**EXERCISE:** Only one portion of the data is to be written out: from the line bearing "Language: Chinese" through the line bearing "Transcript: 他是". Write it exactly as it appears.

**RECORDS FOR THIS EXERCISE:**

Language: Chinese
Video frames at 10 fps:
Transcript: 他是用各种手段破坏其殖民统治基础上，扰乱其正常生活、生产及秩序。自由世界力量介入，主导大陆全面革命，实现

--

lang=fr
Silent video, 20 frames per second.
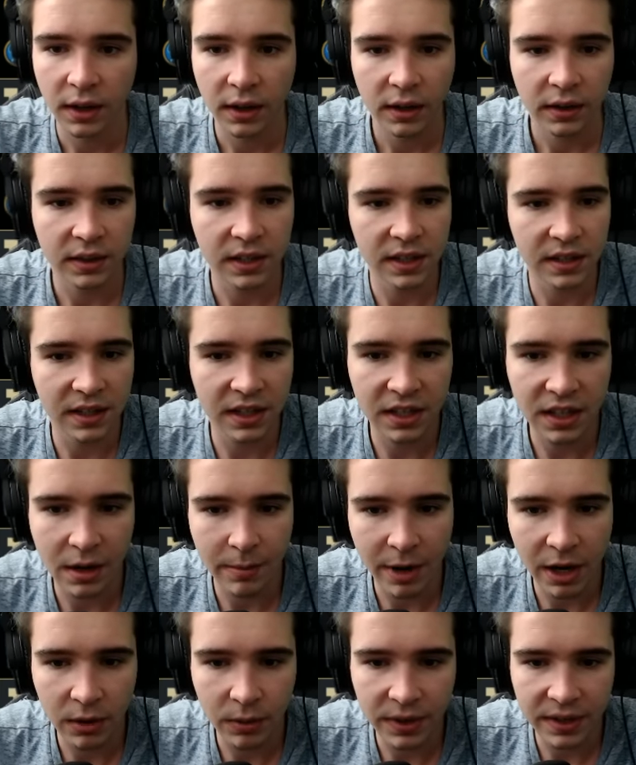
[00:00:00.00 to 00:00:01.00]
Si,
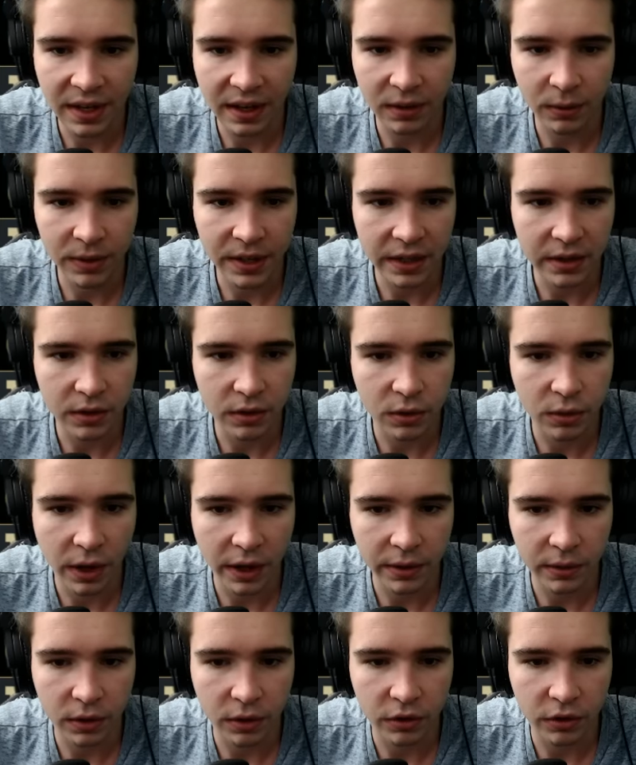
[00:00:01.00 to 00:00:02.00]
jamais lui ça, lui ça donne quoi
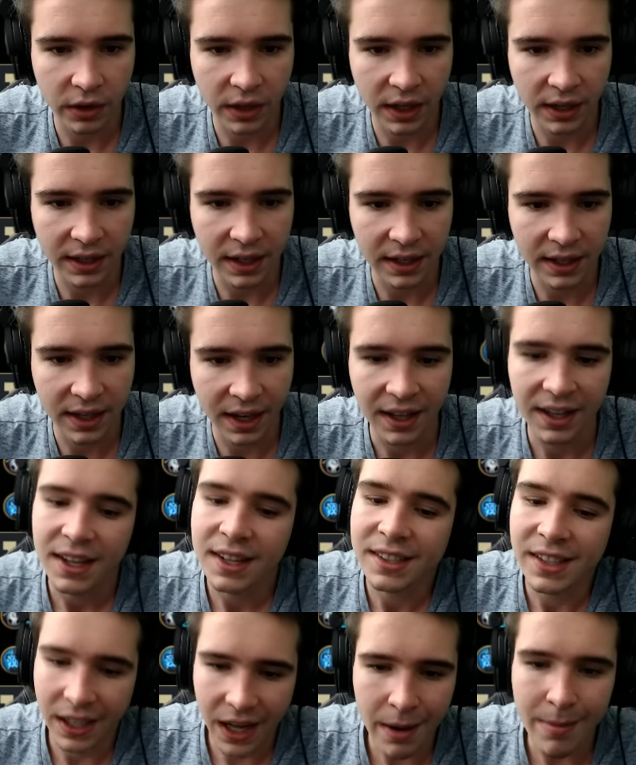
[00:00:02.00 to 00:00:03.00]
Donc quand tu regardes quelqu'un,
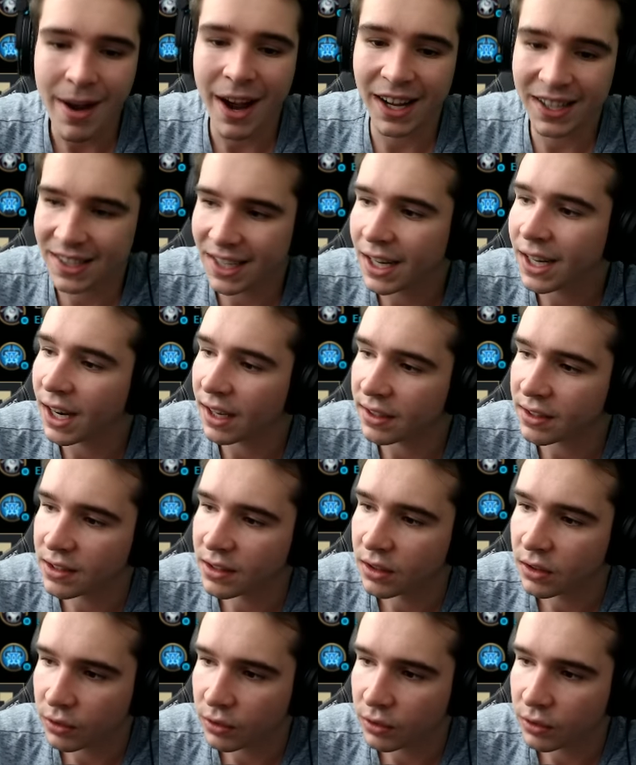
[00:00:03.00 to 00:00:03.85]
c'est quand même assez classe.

**SOLUTION BELOW:**
Language: Chinese
Video frames at 10 fps:
Transcript: 他是用各种手段破坏其殖民统治基础上，扰乱其正常生活、生产及秩序。自由世界力量介入，主导大陆全面革命，实现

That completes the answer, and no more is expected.